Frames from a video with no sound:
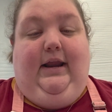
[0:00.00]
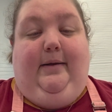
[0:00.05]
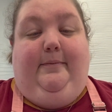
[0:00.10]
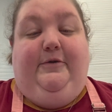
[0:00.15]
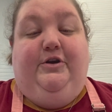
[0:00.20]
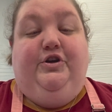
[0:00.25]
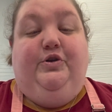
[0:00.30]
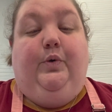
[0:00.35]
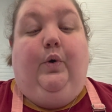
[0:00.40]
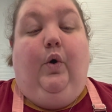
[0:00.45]
I'm
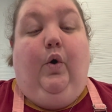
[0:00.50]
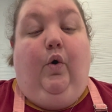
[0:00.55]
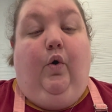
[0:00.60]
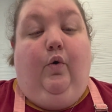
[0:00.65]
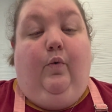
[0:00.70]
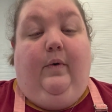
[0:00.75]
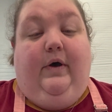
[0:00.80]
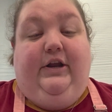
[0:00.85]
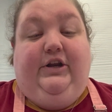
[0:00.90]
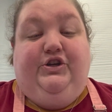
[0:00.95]
going to do a
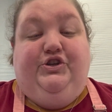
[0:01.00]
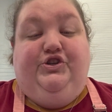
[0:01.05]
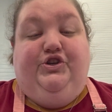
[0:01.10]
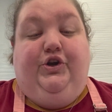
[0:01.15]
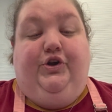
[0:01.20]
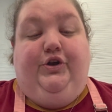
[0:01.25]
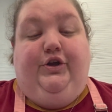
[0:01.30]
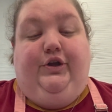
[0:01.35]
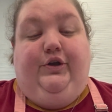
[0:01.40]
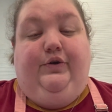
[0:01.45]
whole one and
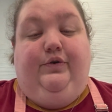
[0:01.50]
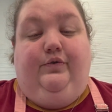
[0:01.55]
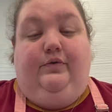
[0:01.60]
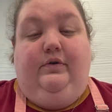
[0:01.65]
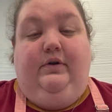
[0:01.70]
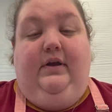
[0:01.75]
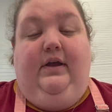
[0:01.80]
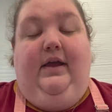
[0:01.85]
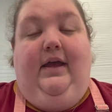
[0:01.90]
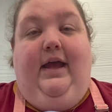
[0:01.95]
show you.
^^^^^^^^
• Prompt:
Your copy of the material above should be exact and free of pictures.

• The completed task:
Frames from a video with no sound:
[0:00.00]
[0:00.05]
[0:00.10]
[0:00.15]
[0:00.20]
[0:00.25]
[0:00.30]
[0:00.35]
[0:00.40]
[0:00.45]
I'm
[0:00.50]
[0:00.55]
[0:00.60]
[0:00.65]
[0:00.70]
[0:00.75]
[0:00.80]
[0:00.85]
[0:00.90]
[0:00.95]
going to do a
[0:01.00]
[0:01.05]
[0:01.10]
[0:01.15]
[0:01.20]
[0:01.25]
[0:01.30]
[0:01.35]
[0:01.40]
[0:01.45]
whole one and
[0:01.50]
[0:01.55]
[0:01.60]
[0:01.65]
[0:01.70]
[0:01.75]
[0:01.80]
[0:01.85]
[0:01.90]
[0:01.95]
show you.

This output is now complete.